In short, “he will come and save you.” He is interested in your welfare; and suffers you to be thus tried, and tempted, only for your good [Note: 1 Peter 1:6.]. He knows “when your strength is gone,” and will make your extremity the season of his effectual interposition [Note: Deuteronomy 32:36.].
Notice the repetitions in this message; for they surely were not inserted thus for nought. It is “God, even God,” that will come for your relief: it is not a man, or an angel, but Jehovah himself, to whom all things are alike possible, and alike easy. Moreover, it is said, “He will come, he will come;” you need not doubt it, for it is as certain as that he himself exists. He may tarry long: but wait his leisure; and he will come at last [Note: Habakkuk 2:3. with 2 Chronicles 15:7.]
Infer,
1.
How anxious is God for the comfort of his people!
[He charges all his servants to exert themselves for the relief of his people’s minds: and expressly sends them a message of love and mercy under their multiplied afflictions. And, lest they should put away from them the word, as not applicable to themselves, he describes them, not by their attainments, but by their defects; not by their hopes, but by their fears, He describes them by the very terms which they themselves make use of to describe their own state. What marvellous condescension is this! Moreover, he sends them exactly such a message as they themselves would desire, if they were commissioned to declare beforehand what they would consider as an adequate ground of consolation. Can any thing exceed this kindness?
Let us then entertain worthy conceptions of our gracious God; and learn never to doubt his love, or to distrust his care. And, instead of distressing ourselves with fears on account of our own weakness, let us look unto our Almighty Saviour to “perfect his own strength by means of it [Note: 2 Corinthians 12:9.].”]
2. How differently must ministers conduct themselves towards the different objects of their care!

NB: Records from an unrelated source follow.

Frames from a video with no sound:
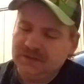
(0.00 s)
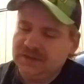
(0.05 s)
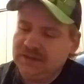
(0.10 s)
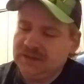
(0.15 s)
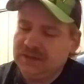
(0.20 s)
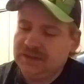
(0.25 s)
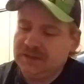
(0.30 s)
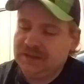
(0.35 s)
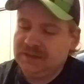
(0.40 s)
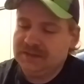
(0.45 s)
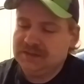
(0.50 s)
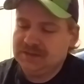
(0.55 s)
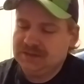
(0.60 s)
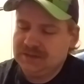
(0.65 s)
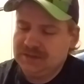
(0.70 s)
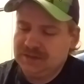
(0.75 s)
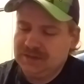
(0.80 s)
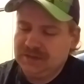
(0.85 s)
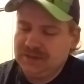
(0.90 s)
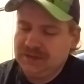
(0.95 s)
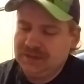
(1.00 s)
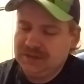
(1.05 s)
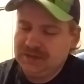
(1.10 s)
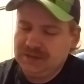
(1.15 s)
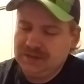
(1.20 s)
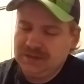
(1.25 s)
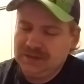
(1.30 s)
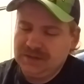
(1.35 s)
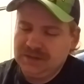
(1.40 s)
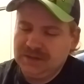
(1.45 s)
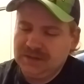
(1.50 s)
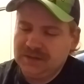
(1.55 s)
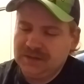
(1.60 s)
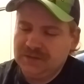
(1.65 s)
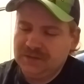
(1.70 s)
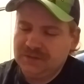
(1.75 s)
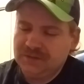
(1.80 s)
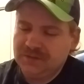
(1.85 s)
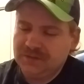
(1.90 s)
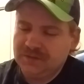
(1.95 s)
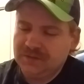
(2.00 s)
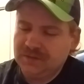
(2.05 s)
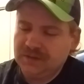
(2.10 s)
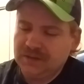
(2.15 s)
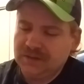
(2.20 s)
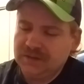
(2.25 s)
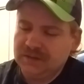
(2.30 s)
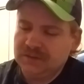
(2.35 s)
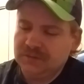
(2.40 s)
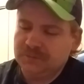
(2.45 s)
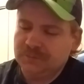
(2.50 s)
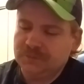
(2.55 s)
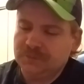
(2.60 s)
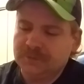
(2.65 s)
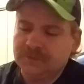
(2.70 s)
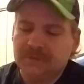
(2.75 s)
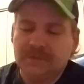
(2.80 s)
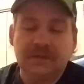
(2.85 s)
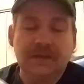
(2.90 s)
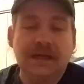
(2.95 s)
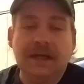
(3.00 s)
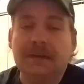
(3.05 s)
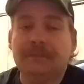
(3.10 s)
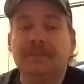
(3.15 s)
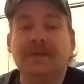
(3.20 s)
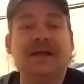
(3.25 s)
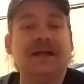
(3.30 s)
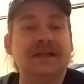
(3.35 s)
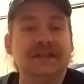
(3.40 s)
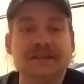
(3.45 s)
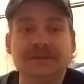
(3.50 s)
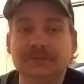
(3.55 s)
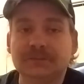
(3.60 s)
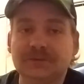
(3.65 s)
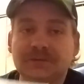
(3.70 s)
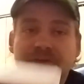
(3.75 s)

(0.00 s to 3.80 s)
and Anthalp, I'm not even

[That same divine Shepherd who says, “I will strengthen that which was sick,” adds, “But I will destroy the fat and the strong; I will feed them with judgment [Note: Ezekiel 34:16. before cited.].” Now there are many who perhaps will bless themselves, that they are strangers to the faintings and fears which are so distressing to others. What message then have we from God to them? Shall we endeavour to “confirm and strengthen” them? They need not our assistance; they would despise our proffered help. Shall we say to them, “Be strong, fear not?” Alas! how “shall they be strong in the day that God shall deal with them [Note: Ezekiel 22:14 and Isaiah 10:3.]?” They rather need to fear and tremble for the judgments that are coming upon them. “God is coming;” but he is not their God; for they have never chosen him for their God, nor given themselves up to him as his people. He is coming with awful “vengeance,” and with a just “recompence” for all their neglect of him. He is coming not to “save,” but to destroy them. Let them then hear the message of God to them [Note: 2 Thessalonians 1:7.], and tremble. They must be sick in order to know the value of a physician; and must feel themselves lost, if ever they would be interested in the salvation of Christ [Note: Mark 2:17; Luke 18:13.]